Saved entries
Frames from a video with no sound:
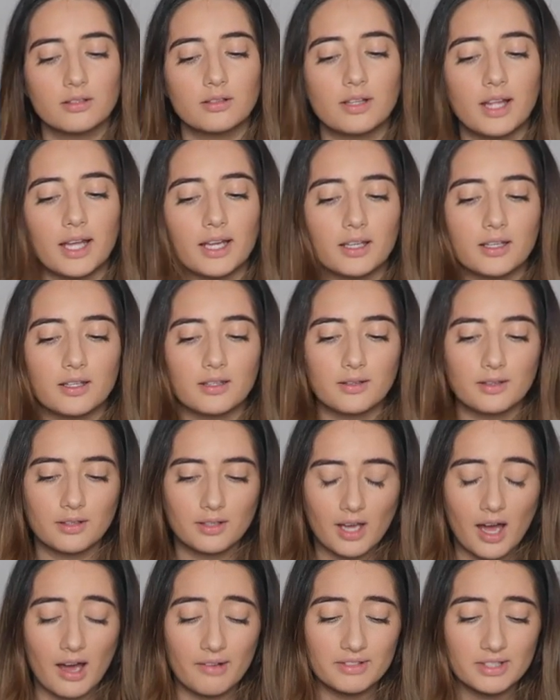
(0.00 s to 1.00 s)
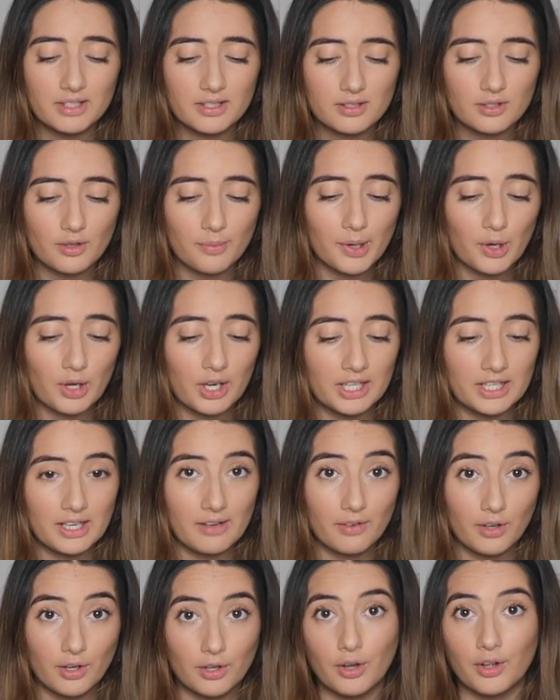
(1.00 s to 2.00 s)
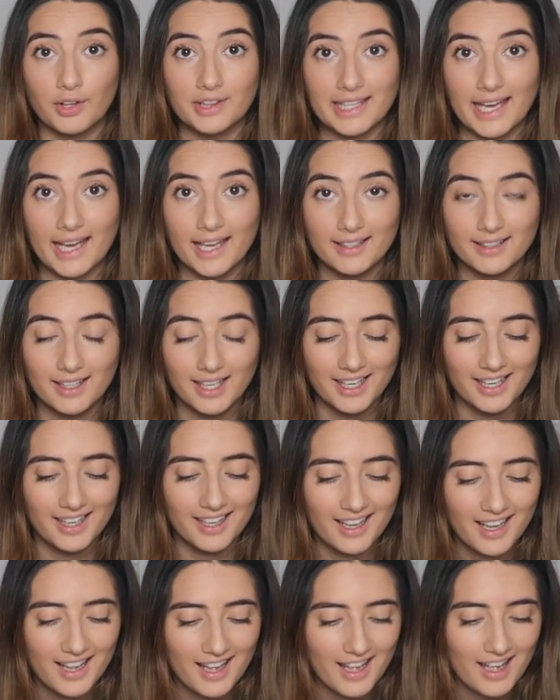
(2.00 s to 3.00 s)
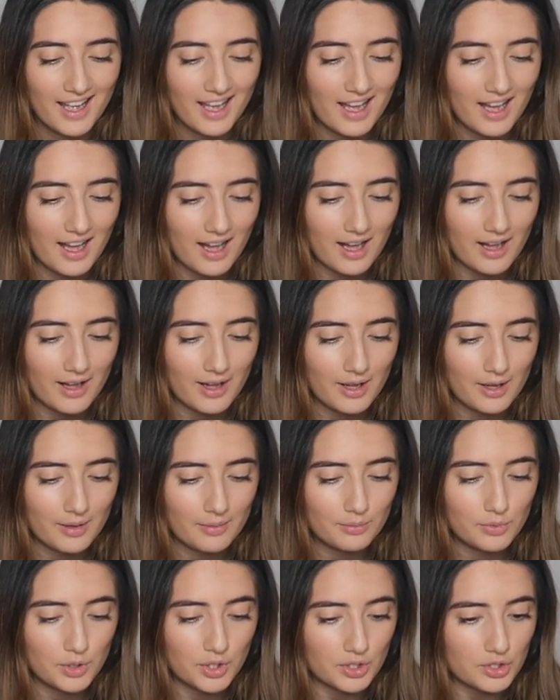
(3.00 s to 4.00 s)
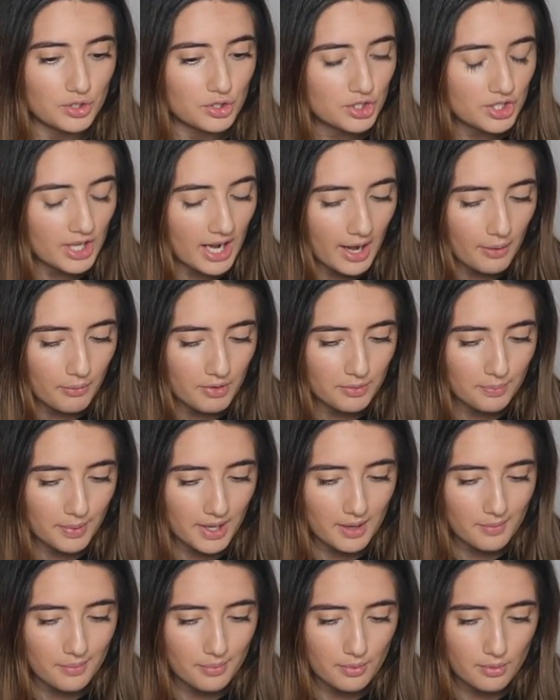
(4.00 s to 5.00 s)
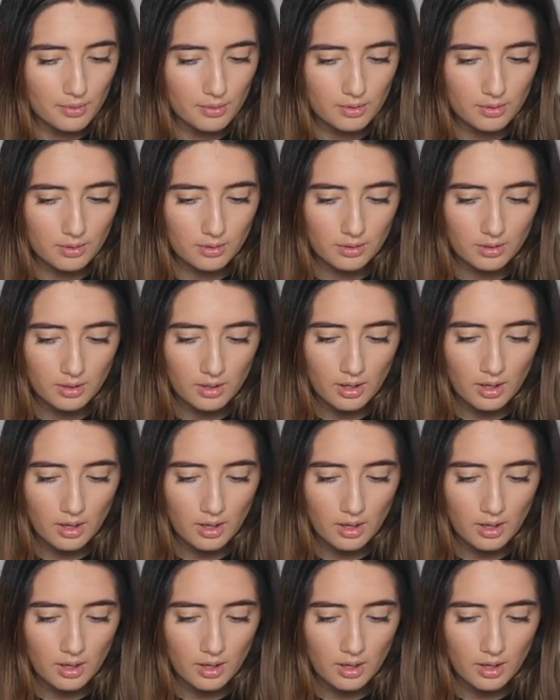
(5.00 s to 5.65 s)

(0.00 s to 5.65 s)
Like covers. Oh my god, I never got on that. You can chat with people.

==

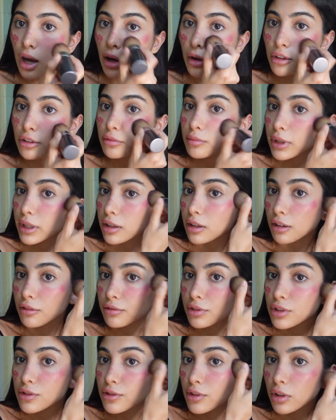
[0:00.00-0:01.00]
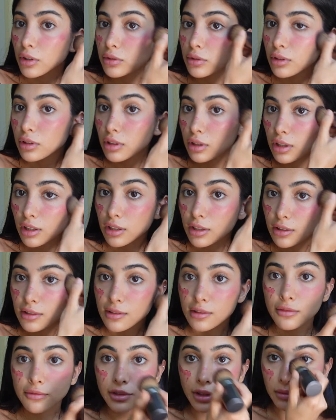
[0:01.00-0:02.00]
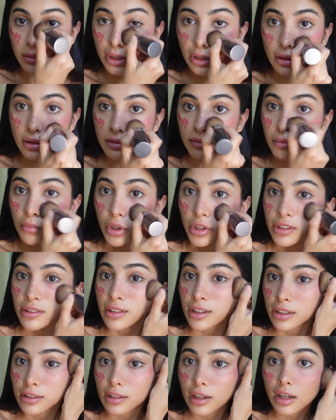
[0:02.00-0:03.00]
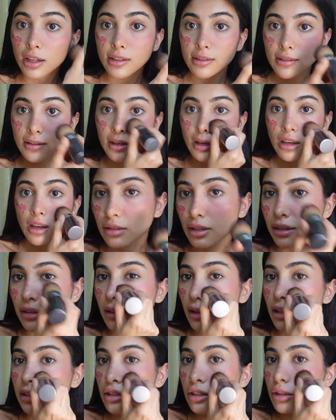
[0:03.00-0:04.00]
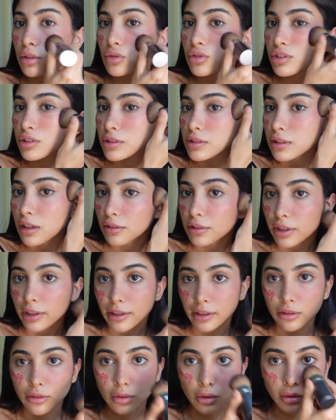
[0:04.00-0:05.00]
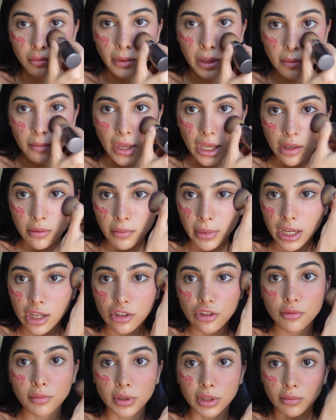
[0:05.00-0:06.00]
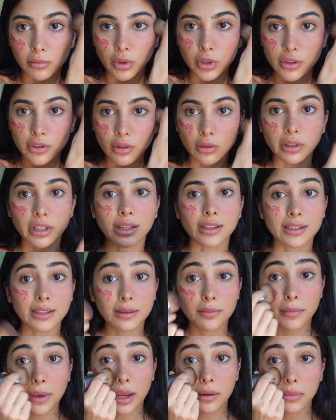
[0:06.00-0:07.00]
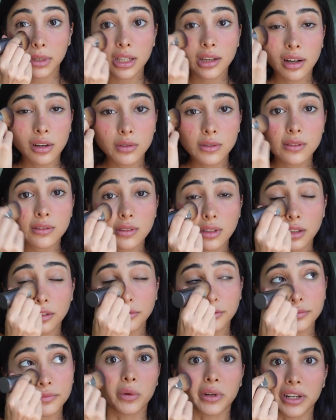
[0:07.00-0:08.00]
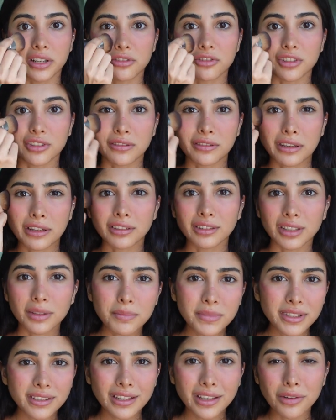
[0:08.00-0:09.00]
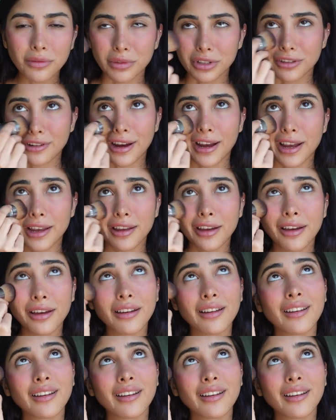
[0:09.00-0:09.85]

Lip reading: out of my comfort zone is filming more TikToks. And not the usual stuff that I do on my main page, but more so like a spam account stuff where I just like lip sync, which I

## Task statement
Copy word for word the lines of the records above from the one with "[0:00.00-0:01.00]" up to and including the one with "Lip reading: out". Skip the pictures.

## Completed exercise
[0:00.00-0:01.00]
[0:01.00-0:02.00]
[0:02.00-0:03.00]
[0:03.00-0:04.00]
[0:04.00-0:05.00]
[0:05.00-0:06.00]
[0:06.00-0:07.00]
[0:07.00-0:08.00]
[0:08.00-0:09.00]
[0:09.00-0:09.85]

Lip reading: out of my comfort zone is filming more TikToks. And not the usual stuff that I do on my main page, but more so like a spam account stuff where I just like lip sync, which I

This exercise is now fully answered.